Our particular system even has caries detection through near infrared imaging that works as a type of transillumination that helps us find or verify areas of decay. We can then either treat or monitor, depending on the lesion size and the office philosophy.

These scans are such amazing tools to use. We explain that even if their mouth is in perfect shape, we still have this data in the cloud, so if they should ever break a tooth or have something else unexpected happen, we now have an exact digital replica of them that we can use when designing the solution to whatever problems they may face.

We demonstrate how the scan can show occlusion in color, then explain that we can also use the scan to simulate orthodontic outcomes with clear aligners. Sometimes when we discuss treatment possibilities and options, patients will want to think it over and/or discuss it with their significant other. We always make the point to them that the data is here and will always be here, so if they want an occlusal appliance, orthodontics, or an appliance to help with their obstructive sleep apnea, we can get them started without a second office visit.

We routinely get patient feedback along the lines of, “this is the coolest thing I’ve ever seen,” or “I can’t believe you just slide that thing over my teeth and then my mouth is on the screen.”

Simplifying the Treatment

For the past few years, the profession has heard the term “digital workflow” repeatedly. What started out as a technology term was rapidly assimilated into a marketing term. Something like digital radiography, which had been mainstream for over a decade, was suddenly marketed as a digital workflow. Although this was true, the overuse eventually watered down the definition. The overuse of the term rapidly led to confusion amongst practitioners as to what the term really meant. Now, I feel comfortable telling you that intraoral scanners truly do create the mythological beast called digital workflow.

Pairing the scanner with other hardware in the office allows us to take cases from start to finish while doing all the processes on a screen. Often, the only part of the process that is analogue is prepping the tooth.

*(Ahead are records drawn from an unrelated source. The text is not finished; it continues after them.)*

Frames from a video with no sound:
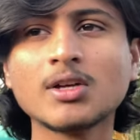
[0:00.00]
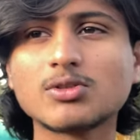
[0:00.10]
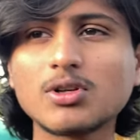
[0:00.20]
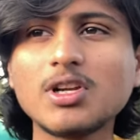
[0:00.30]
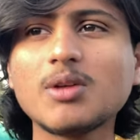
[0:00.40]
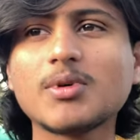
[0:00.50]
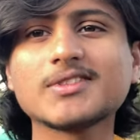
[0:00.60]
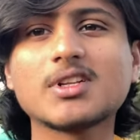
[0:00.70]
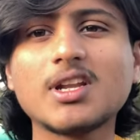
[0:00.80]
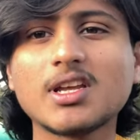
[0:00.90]
சொட்டு நீர்
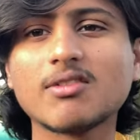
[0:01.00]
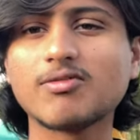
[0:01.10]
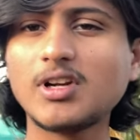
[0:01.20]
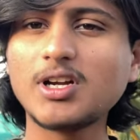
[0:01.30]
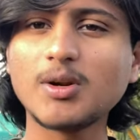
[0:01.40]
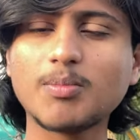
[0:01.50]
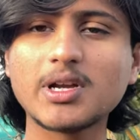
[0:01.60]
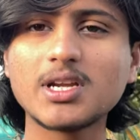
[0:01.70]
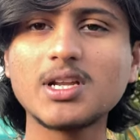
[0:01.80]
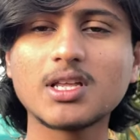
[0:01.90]
பாசனத்தில் நீங்கள் ஃபில்டர்
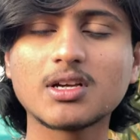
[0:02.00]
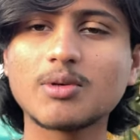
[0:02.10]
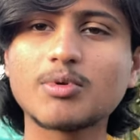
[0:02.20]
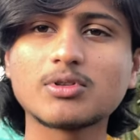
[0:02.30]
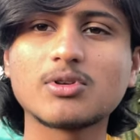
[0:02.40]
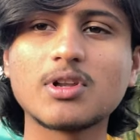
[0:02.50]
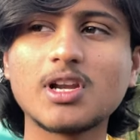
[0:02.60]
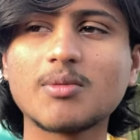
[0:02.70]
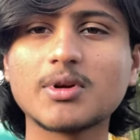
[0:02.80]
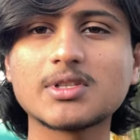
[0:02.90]
பண்ணிவிட்டு அதுக்கப்புறம் சொட்டு
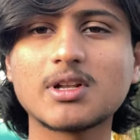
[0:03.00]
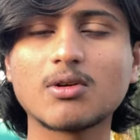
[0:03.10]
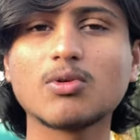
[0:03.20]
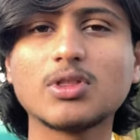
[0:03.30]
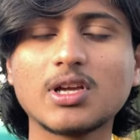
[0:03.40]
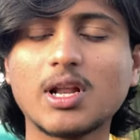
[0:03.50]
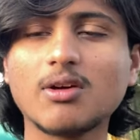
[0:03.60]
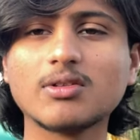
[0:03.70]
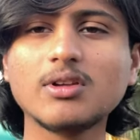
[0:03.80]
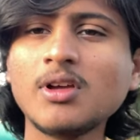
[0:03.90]
நீர் பாசனத்தில் கொடுத்தீங்கன்னா
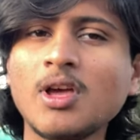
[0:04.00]
வந்து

Let’s use a crown as an example. The patient has had an intraoral scan as part of their hygiene visit. Once the preparation is completed, the postoperative prep scan is done. Once the prep scan is completed, that scan is the basis of designing the prosthetic crown. If we wish to exactly replicate the tooth as it was preoperatively (perhaps it is used for a clasp on a removable partial denture), then the preoperative scan is used so that the design combines those 2 scans and creates a prosthesis that is identical to the original.

The workflow is as follows:

  • Digital preoperative scan
  • Digital postoperative scan
  • Scans imported and used in digital design software
  • Digital design software creates file of final prosthesis
  • Digital design file is sent to mill
  • Mill creates final permanent prosthesis

That workflow could also be used to design an occlusal guard or other types of appliances/protheses that are then either milled or printed on an in-office 3D printer. These cases can be created same day, next day, or just in time, depending on available time and the schedule.

Conclusions

Intraoral 3D scanners are making tremendous inroads into the dental profession. They were once considered as a way to reduce the number of analogue impressions and increase patient acceptance. However, intraoral scanners have now become an intrinsic piece of the restorative armamentarium.

Time-saving procedures, such as same-day prosthetic treatment, are dependent on scanners to create the digital files used in the design and fabrication process. The profession is now seeing these devices as not only nice to have but also a need to have, as scanners have become the key to unlocking a vast treasure of digital dental services.